At the June 2019 ACFE conference I spoke about Fraud Data Analytics (FDA): How to Locate Complex Vendor Overbilling Fraud Risk Statements. My sessions were sold out, so for those unable to hear my presentation I am writing three blogs that explain three of the four fraud risk statements I covered: Price inflation scheme: hidden entity scheme and now we will cover the pass-through scheme. The fourth fraud risk statement was explained in a blog posted on August 18, 2018.
Fraud Data Analytics: Uncovering Pass-Through Schemes Involving Real or Shell Companies
In my opinion, the pass-through fraud scheme is likely the most common fraud risk statement in the expenditure cycle. An internal person commits the fraud scenario, either alone or in collusion with an external party. Essentially, there is an illusion of an arm’s-length business transaction using a real company. The goods and services are received, and the internal three-way match is in full compliance. To further complicate the matter, the middle company, which is the pass-through company, may be a real company, but it could also be just a shell.
You can find out more about how to find shell companies in an article I wrote for ACFE Magazine March / April 2019.
There are over 20 variations of the scheme used in different ways depending on the industry and expenditure area. The focus of this blog is the following fraud risk statement:
A sales representative at a real supplier sets up a shell company and convinces the budget owner or senior member of management to purchase from the shell company rather than the real supplier. The budget owner places orders for goods through the shell company. The shell company then places an order with a real supplier. The real supplier ships directly to the budget owner company but invoices the shell company. The shell company invoices the budget owner at an inflated price causing the diversion of company funds. The budget owner receives a kickback from the sales representative.
The Fraud Data Analysis must start with the transactional data because there is no link to an internal person and the master file data does not link to another vendor. A missing data analysis may help - emphasis on “may.”
The starting point is to search for a change in the purchasing of a specific item from one vendor to another. Typically, the original vendor is a publicly known company whereas the new vendor privately-held company. There is usually a good business justification for changing vendors.
In this blog, I will discuss two approaches to searching for the preceding pass through scheme. The first approach is change analysis and the second is invoice number pattern.
First, create a high-level summarization report by general ledger and vendor listing the first invoice date and the last invoice date. The purpose of the report is not necessarily to find the pass-through scheme but to obtain an understanding of vendor change.
Your second attempts to find whether two or more vendors are providing the same item using a commodity code or a line item description. In this report, apply the exclusion theory and eliminate transactions in which the commodity code or line item is associated only with one vendor. Now, you have a database of line item transactions that are associated with two or more vendors.
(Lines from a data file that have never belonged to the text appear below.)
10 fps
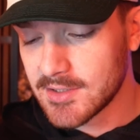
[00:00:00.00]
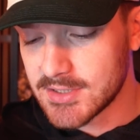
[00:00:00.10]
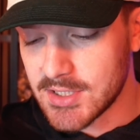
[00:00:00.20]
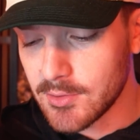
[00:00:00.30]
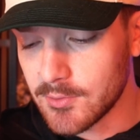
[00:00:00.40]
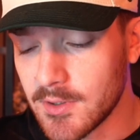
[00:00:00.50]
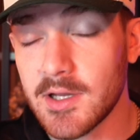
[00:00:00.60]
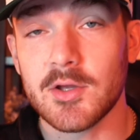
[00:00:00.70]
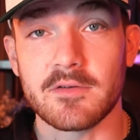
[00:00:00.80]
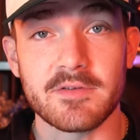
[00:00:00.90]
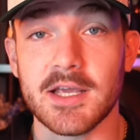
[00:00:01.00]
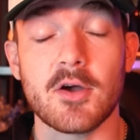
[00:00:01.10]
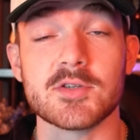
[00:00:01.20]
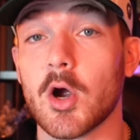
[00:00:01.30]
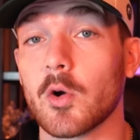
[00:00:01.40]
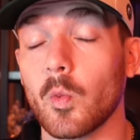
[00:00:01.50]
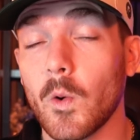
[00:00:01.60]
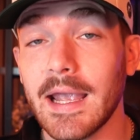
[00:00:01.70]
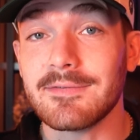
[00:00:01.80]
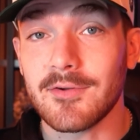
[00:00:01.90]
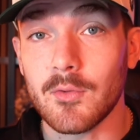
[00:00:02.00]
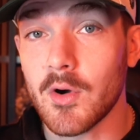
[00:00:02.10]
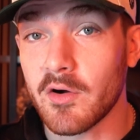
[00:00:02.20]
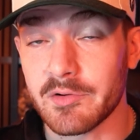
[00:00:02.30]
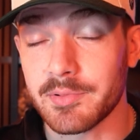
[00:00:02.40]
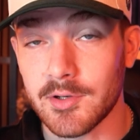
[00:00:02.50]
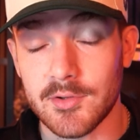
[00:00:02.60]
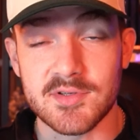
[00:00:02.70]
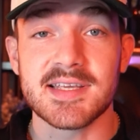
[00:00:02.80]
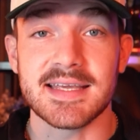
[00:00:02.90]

2, your videos are way too overproduced.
Summarize the data file by line item and by vendor reporting the number of transactions and the aggregate dollar value for a two-year period. On each line item, report the last invoice date. Then search is for a line item that has significant dollars (relative concept) and for which there has been a change in vendors as evidenced by the last invoice date for both vendors. The pattern that will cause a sample selection is when the last vendor invoice number for one vendor is early in the scope period and the second vendor’s last invoice number is late in the scope period. The assumption is that the company stopped using one vendor and began using the other vendor.
Note that if the change occurred in your scope period, this analysis works. However, if the change occurred before your scope period or at the end of your scope period, the analysis would not reveal the scheme. It is always important to understand the strengths and weaknesses of your fraud data analytics.
Invoice Number Pattern
Next, we look to the key transactional data: invoice number, invoice date, invoice amount, and line item description. Keep in mind that vendors typically send invoices to multiple customers. In my experience with pass-through schemes, there is often an anomaly in the vendor invoice numbers. It could be a low starting number, a sequential pattern of invoice numbers or a limited range of invoice numbers.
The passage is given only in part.